Records contained in a dataset
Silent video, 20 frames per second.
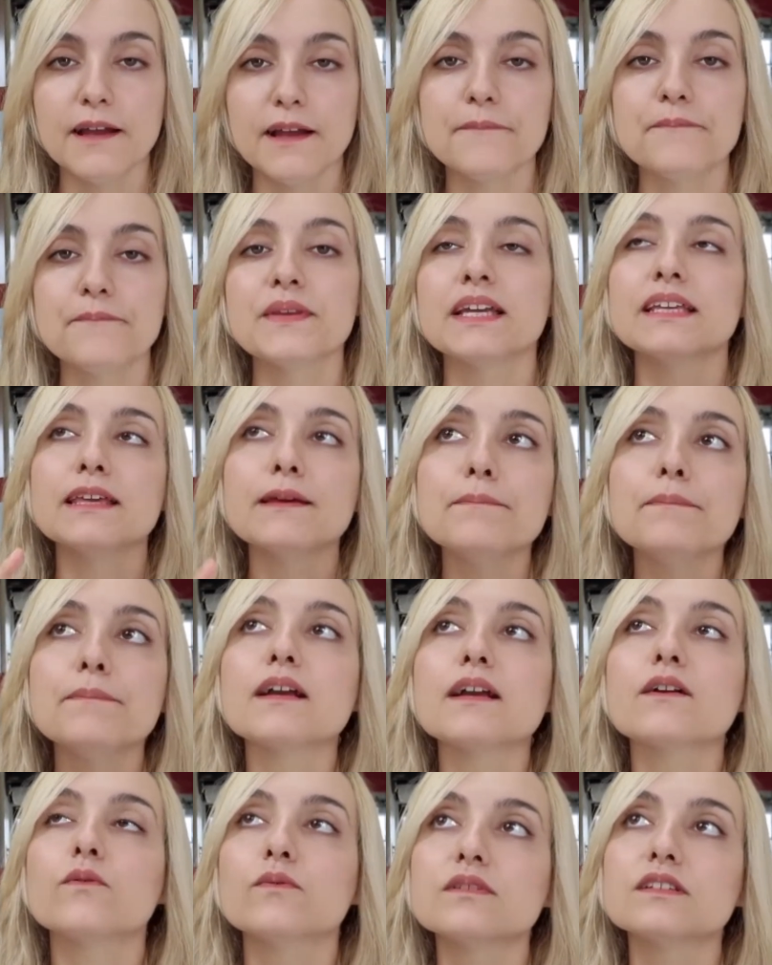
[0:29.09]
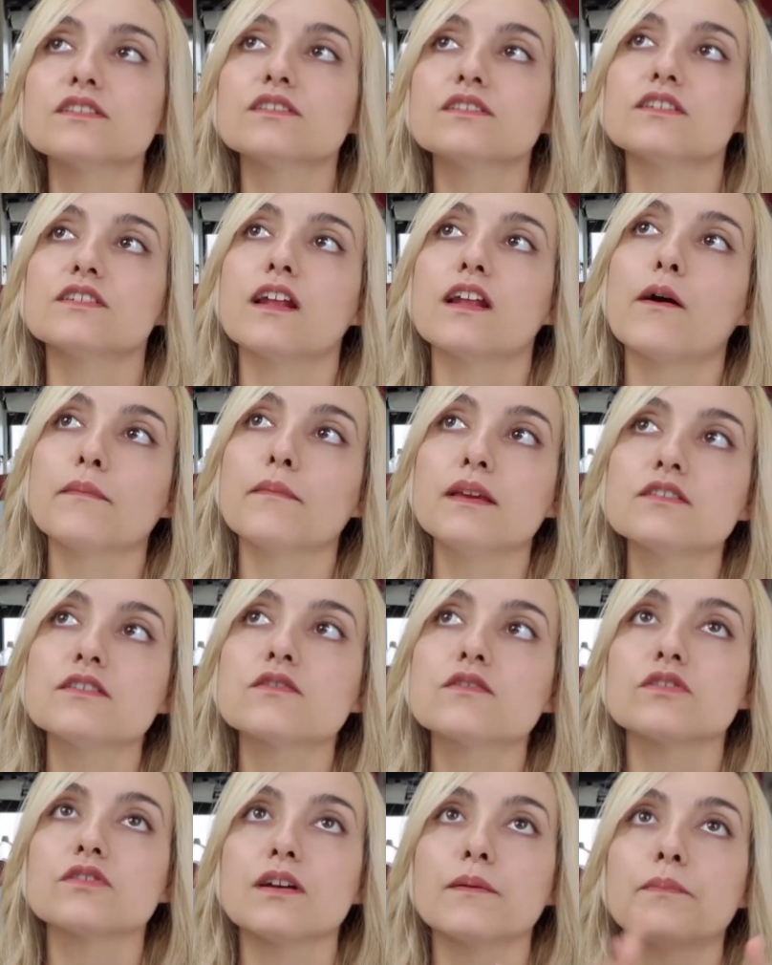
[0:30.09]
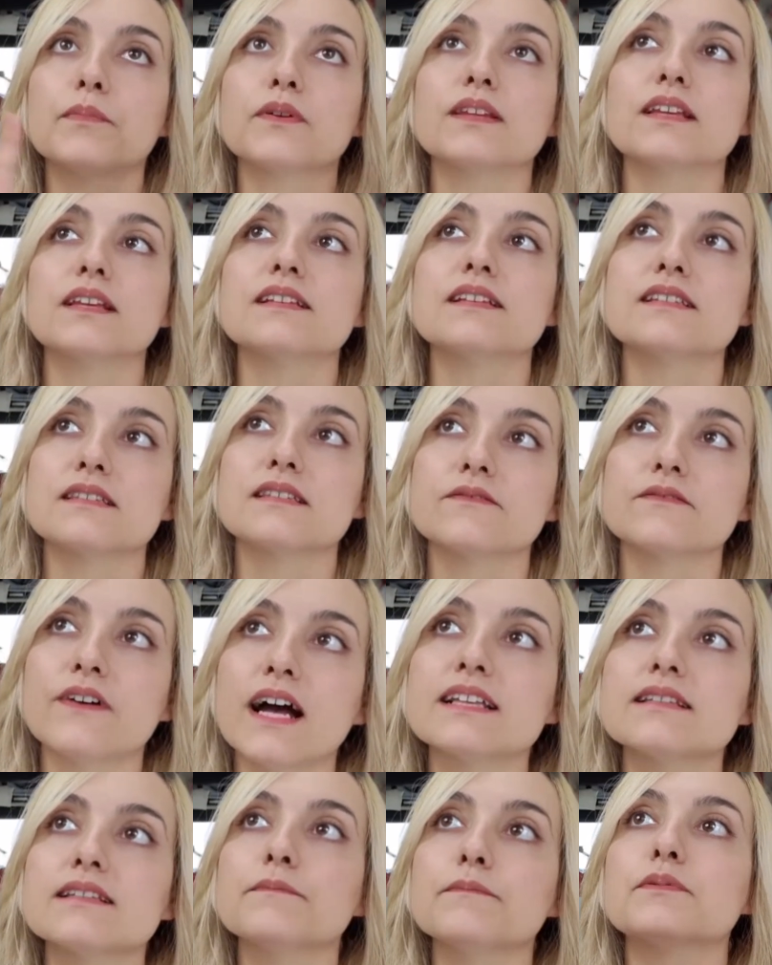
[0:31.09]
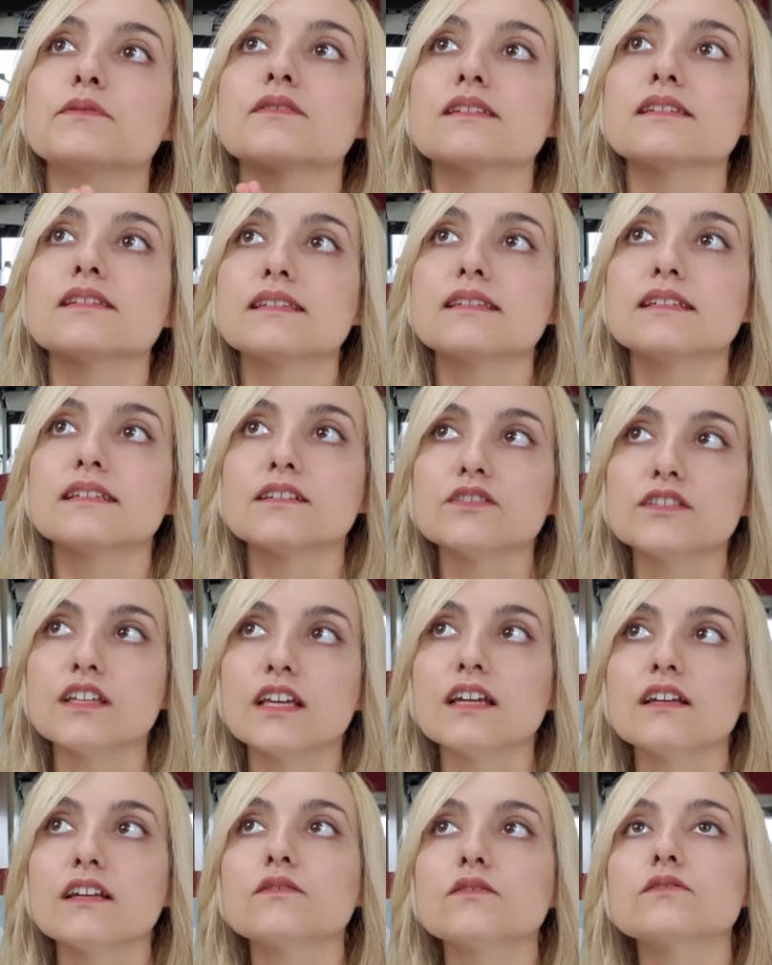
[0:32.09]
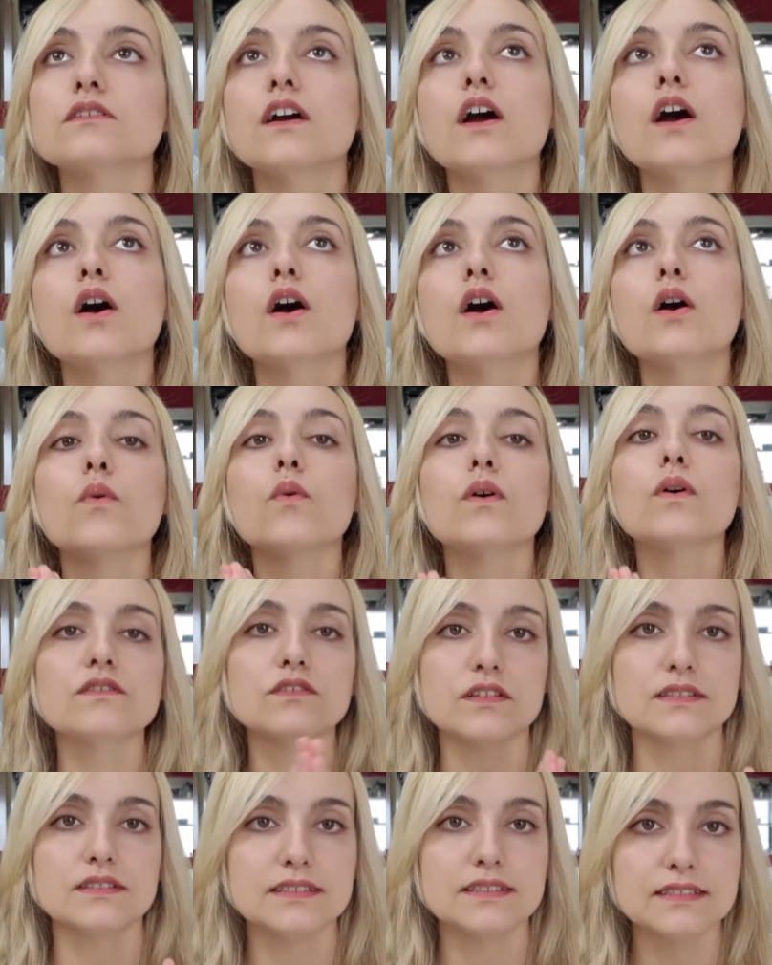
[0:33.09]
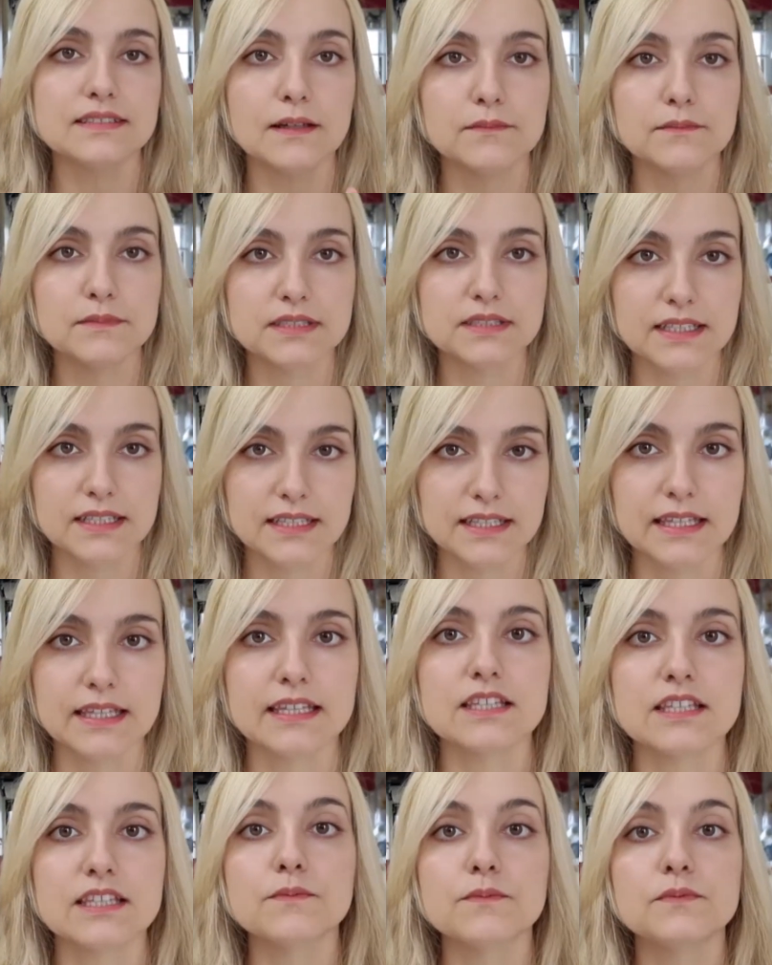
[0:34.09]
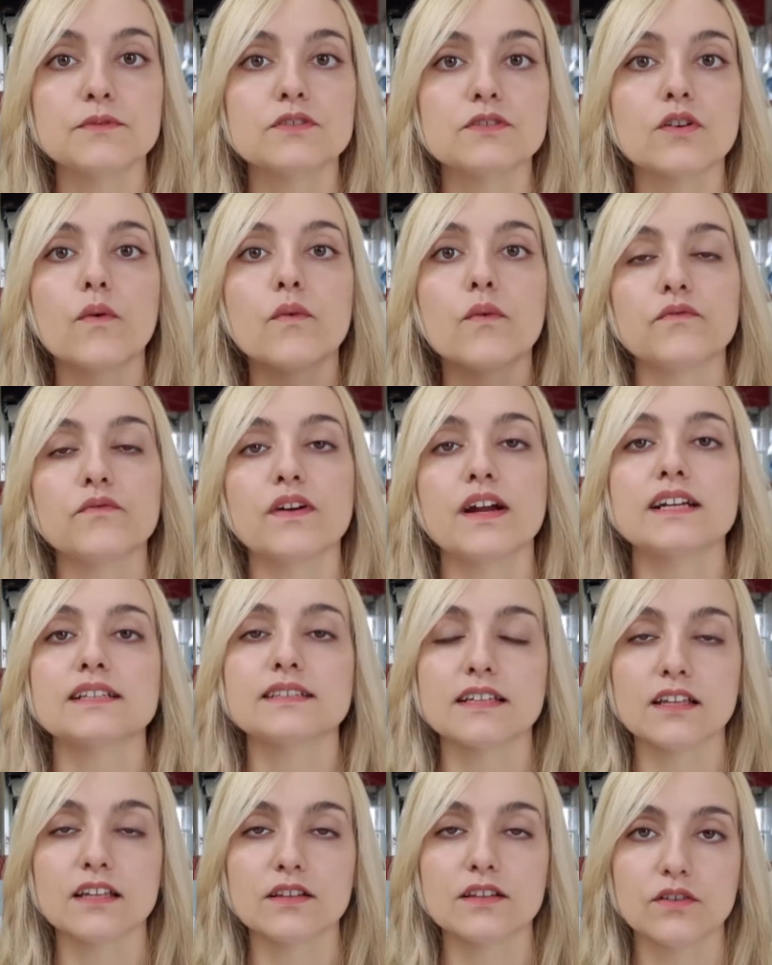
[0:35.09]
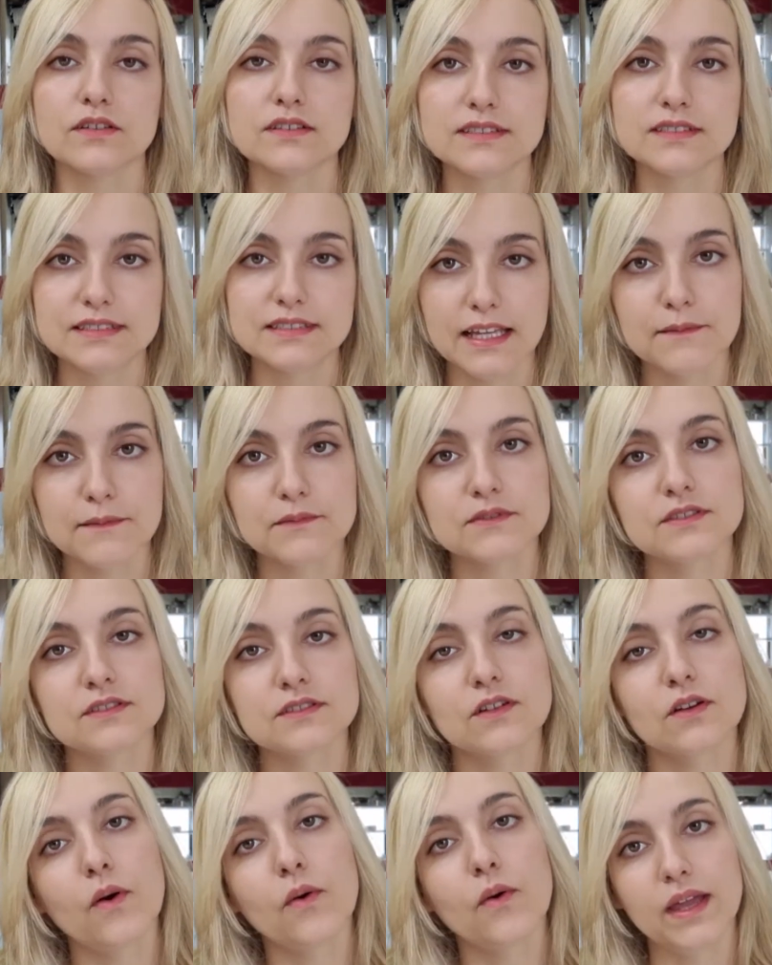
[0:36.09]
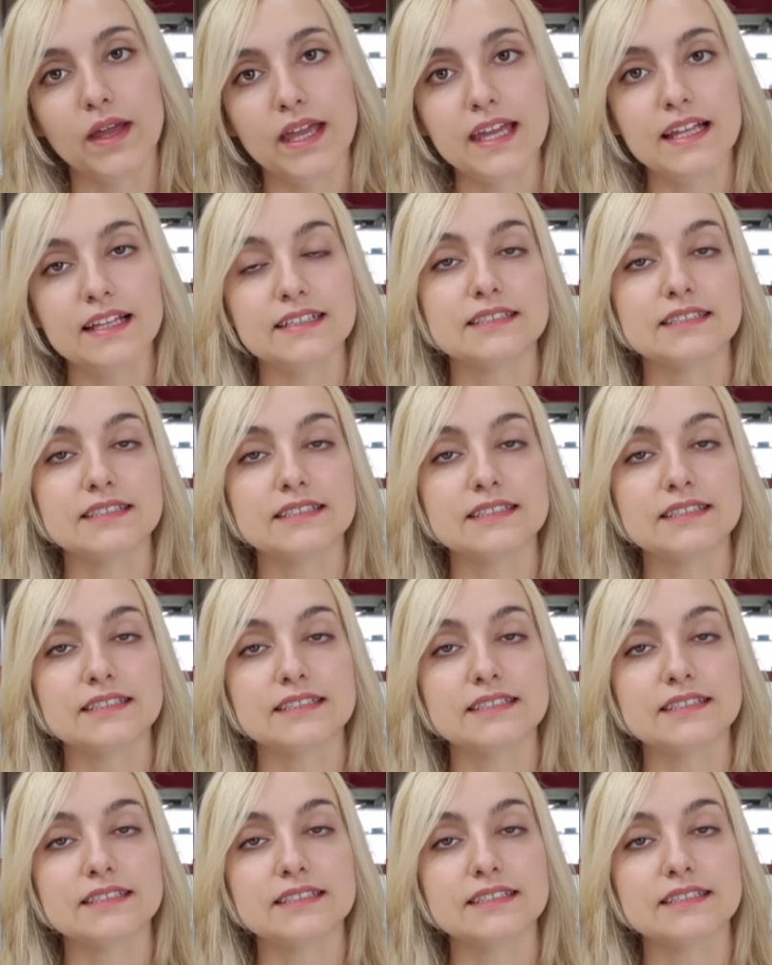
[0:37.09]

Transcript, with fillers: Que perguntas geralmente que os japoneses fazem para os estrangeiros quando nós estamos aqui, que tipo de conversa que nós temos com eles.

### Task instructions:
A verbatim copy of the records is needed, with all images omitted.

### Reply:
Silent video, 20 frames per second.
[0:29.09]
[0:30.09]
[0:31.09]
[0:32.09]
[0:33.09]
[0:34.09]
[0:35.09]
[0:36.09]
[0:37.09]

Transcript, with fillers: Que perguntas geralmente que os japoneses fazem para os estrangeiros quando nós estamos aqui, que tipo de conversa que nós temos com eles.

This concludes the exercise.